### THE TASK
Please return the whole listing exactly.

### INFORMATION GIVEN
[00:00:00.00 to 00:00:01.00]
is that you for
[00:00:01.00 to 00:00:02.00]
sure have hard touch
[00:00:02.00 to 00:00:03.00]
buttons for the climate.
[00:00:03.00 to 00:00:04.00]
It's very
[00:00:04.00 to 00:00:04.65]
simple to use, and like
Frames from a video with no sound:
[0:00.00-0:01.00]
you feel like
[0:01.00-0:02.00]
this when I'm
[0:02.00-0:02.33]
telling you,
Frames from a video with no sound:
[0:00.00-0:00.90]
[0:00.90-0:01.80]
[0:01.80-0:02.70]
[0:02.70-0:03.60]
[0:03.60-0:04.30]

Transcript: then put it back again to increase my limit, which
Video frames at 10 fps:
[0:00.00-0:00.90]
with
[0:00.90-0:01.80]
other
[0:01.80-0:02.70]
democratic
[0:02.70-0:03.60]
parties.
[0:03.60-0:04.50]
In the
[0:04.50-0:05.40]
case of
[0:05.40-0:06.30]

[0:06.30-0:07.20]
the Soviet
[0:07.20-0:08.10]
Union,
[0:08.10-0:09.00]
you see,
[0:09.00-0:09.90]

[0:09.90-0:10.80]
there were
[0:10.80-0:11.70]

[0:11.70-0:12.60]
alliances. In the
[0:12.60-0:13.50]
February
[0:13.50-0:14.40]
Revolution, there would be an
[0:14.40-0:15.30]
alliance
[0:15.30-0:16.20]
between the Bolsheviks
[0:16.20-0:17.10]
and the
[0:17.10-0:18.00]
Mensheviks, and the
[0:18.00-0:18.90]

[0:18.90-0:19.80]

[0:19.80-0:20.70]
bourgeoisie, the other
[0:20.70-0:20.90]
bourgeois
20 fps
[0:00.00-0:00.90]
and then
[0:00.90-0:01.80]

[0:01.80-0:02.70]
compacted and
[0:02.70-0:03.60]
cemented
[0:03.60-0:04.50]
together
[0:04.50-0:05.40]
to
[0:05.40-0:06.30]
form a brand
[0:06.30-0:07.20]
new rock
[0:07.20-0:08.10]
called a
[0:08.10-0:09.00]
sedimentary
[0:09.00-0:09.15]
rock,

### ANSWER SPACE
[00:00:00.00 to 00:00:01.00]
is that you for
[00:00:01.00 to 00:00:02.00]
sure have hard touch
[00:00:02.00 to 00:00:03.00]
buttons for the climate.
[00:00:03.00 to 00:00:04.00]
It's very
[00:00:04.00 to 00:00:04.65]
simple to use, and like
Frames from a video with no sound:
[0:00.00-0:01.00]
you feel like
[0:01.00-0:02.00]
this when I'm
[0:02.00-0:02.33]
telling you,
Frames from a video with no sound:
[0:00.00-0:00.90]
[0:00.90-0:01.80]
[0:01.80-0:02.70]
[0:02.70-0:03.60]
[0:03.60-0:04.30]

Transcript: then put it back again to increase my limit, which
Video frames at 10 fps:
[0:00.00-0:00.90]
with
[0:00.90-0:01.80]
other
[0:01.80-0:02.70]
democratic
[0:02.70-0:03.60]
parties.
[0:03.60-0:04.50]
In the
[0:04.50-0:05.40]
case of
[0:05.40-0:06.30]

[0:06.30-0:07.20]
the Soviet
[0:07.20-0:08.10]
Union,
[0:08.10-0:09.00]
you see,
[0:09.00-0:09.90]

[0:09.90-0:10.80]
there were
[0:10.80-0:11.70]

[0:11.70-0:12.60]
alliances. In the
[0:12.60-0:13.50]
February
[0:13.50-0:14.40]
Revolution, there would be an
[0:14.40-0:15.30]
alliance
[0:15.30-0:16.20]
between the Bolsheviks
[0:16.20-0:17.10]
and the
[0:17.10-0:18.00]
Mensheviks, and the
[0:18.00-0:18.90]

[0:18.90-0:19.80]

[0:19.80-0:20.70]
bourgeoisie, the other
[0:20.70-0:20.90]
bourgeois
20 fps
[0:00.00-0:00.90]
and then
[0:00.90-0:01.80]

[0:01.80-0:02.70]
compacted and
[0:02.70-0:03.60]
cemented
[0:03.60-0:04.50]
together
[0:04.50-0:05.40]
to
[0:05.40-0:06.30]
form a brand
[0:06.30-0:07.20]
new rock
[0:07.20-0:08.10]
called a
[0:08.10-0:09.00]
sedimentary
[0:09.00-0:09.15]
rock,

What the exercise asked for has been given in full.